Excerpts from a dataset
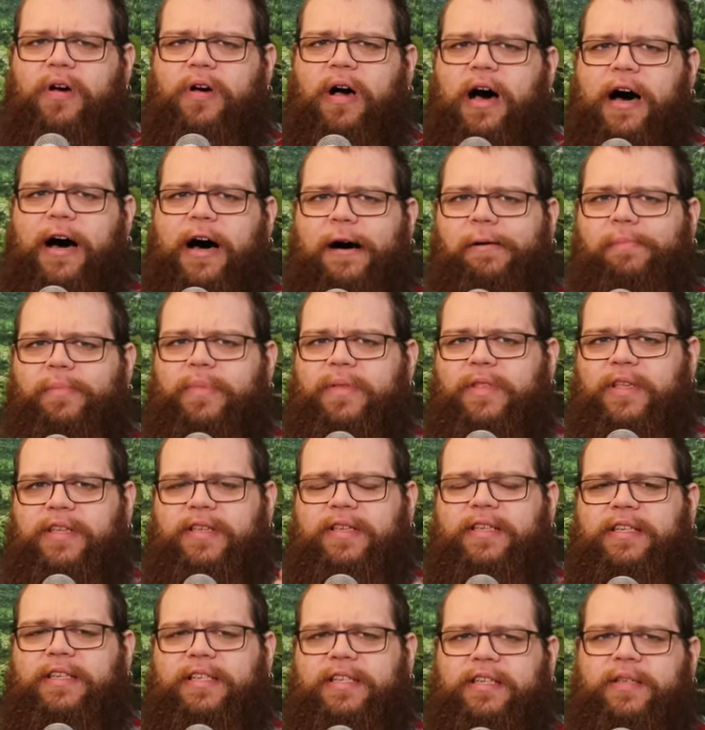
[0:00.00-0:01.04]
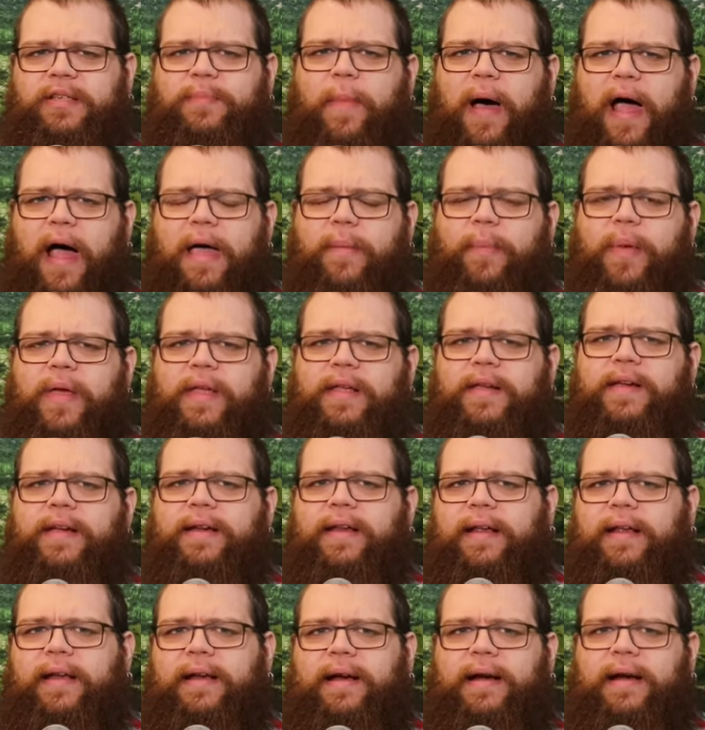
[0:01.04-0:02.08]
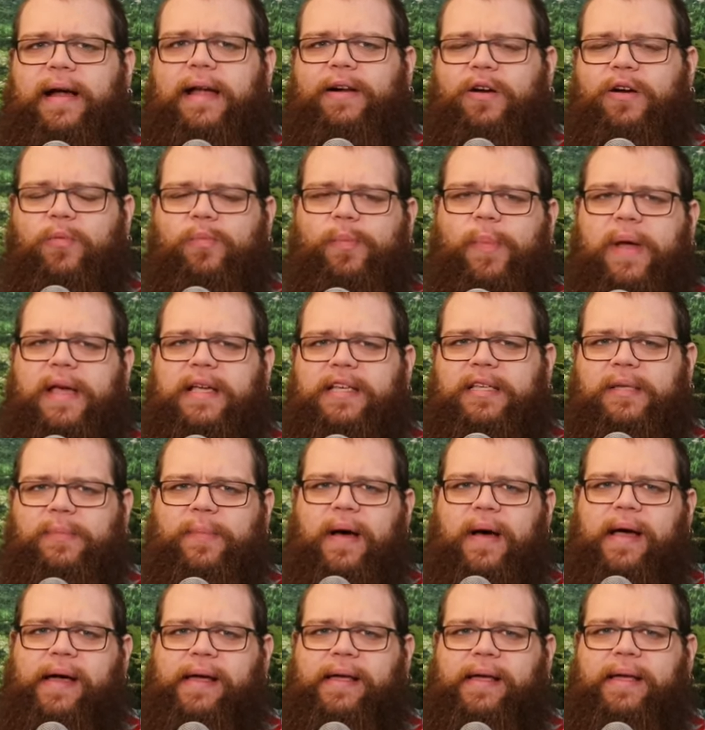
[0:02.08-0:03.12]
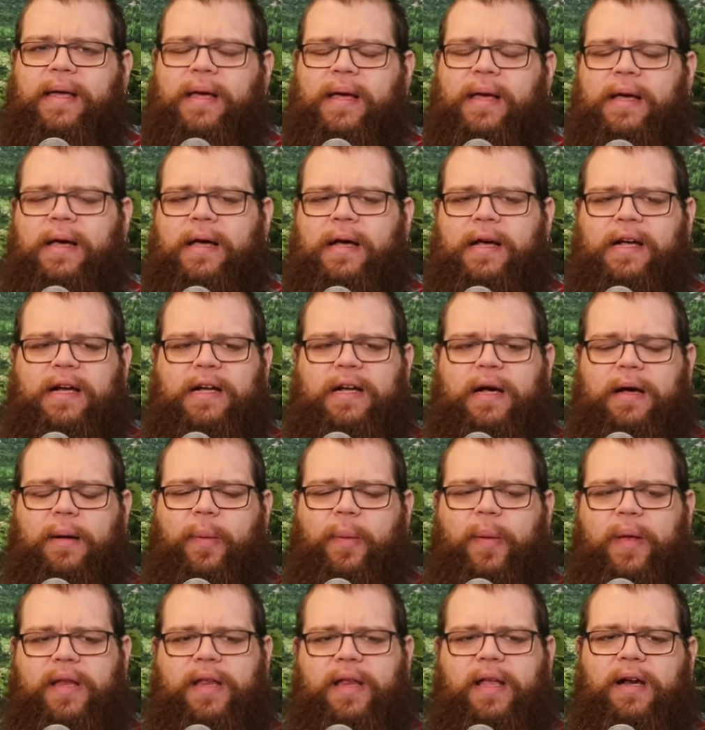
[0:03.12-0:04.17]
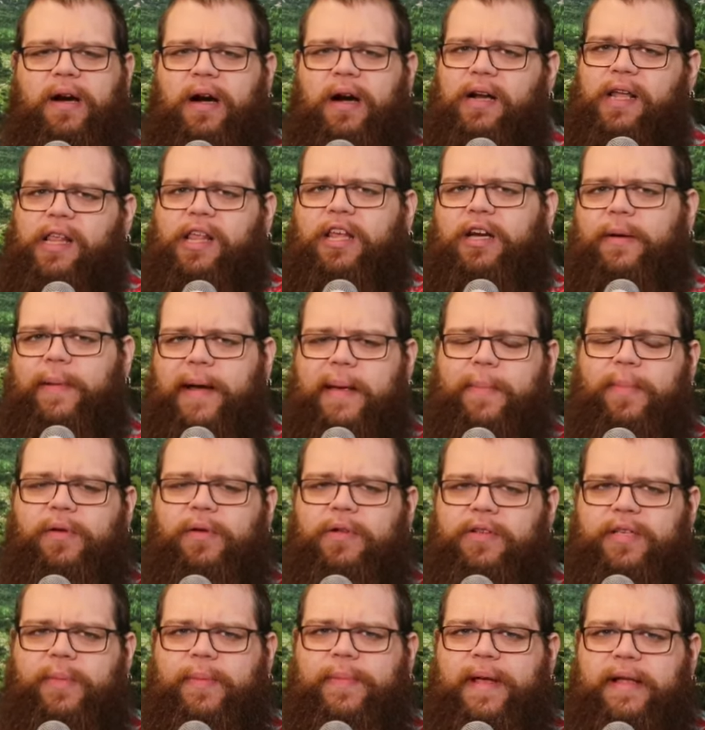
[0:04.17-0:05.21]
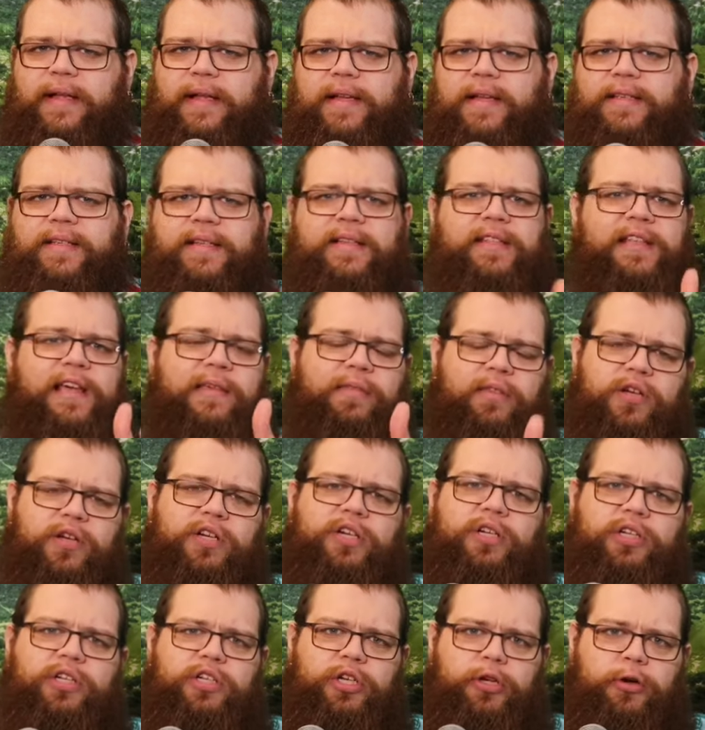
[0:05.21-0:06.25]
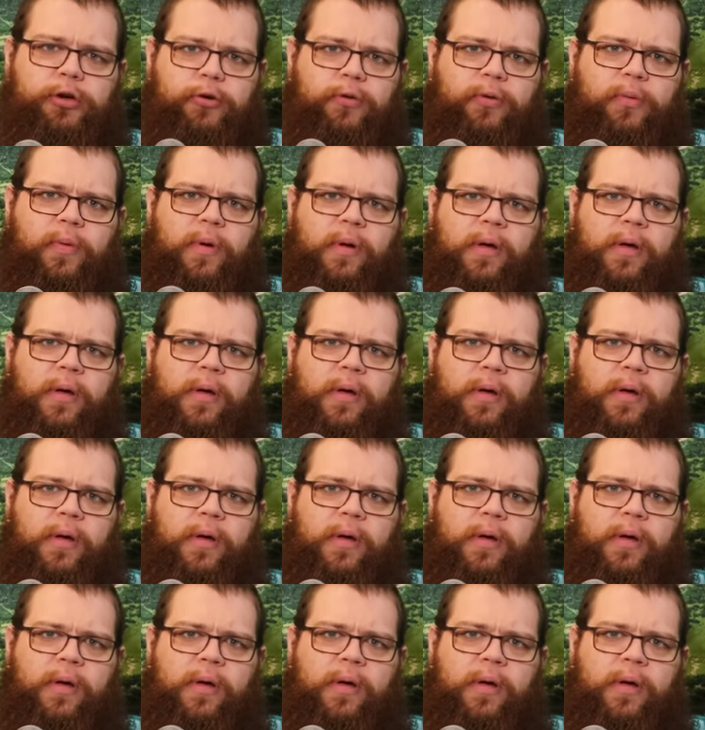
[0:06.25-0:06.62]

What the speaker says: This is just my opinion, and I don't base my opinion on other people's opinions, and neither should you.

* [REQUIRED WORK]: I'd like the entries above repeated exactly, but without any of their pictures.

* [RESPONSE]:
[0:00.00-0:01.04]
[0:01.04-0:02.08]
[0:02.08-0:03.12]
[0:03.12-0:04.17]
[0:04.17-0:05.21]
[0:05.21-0:06.25]
[0:06.25-0:06.62]

What the speaker says: This is just my opinion, and I don't base my opinion on other people's opinions, and neither should you.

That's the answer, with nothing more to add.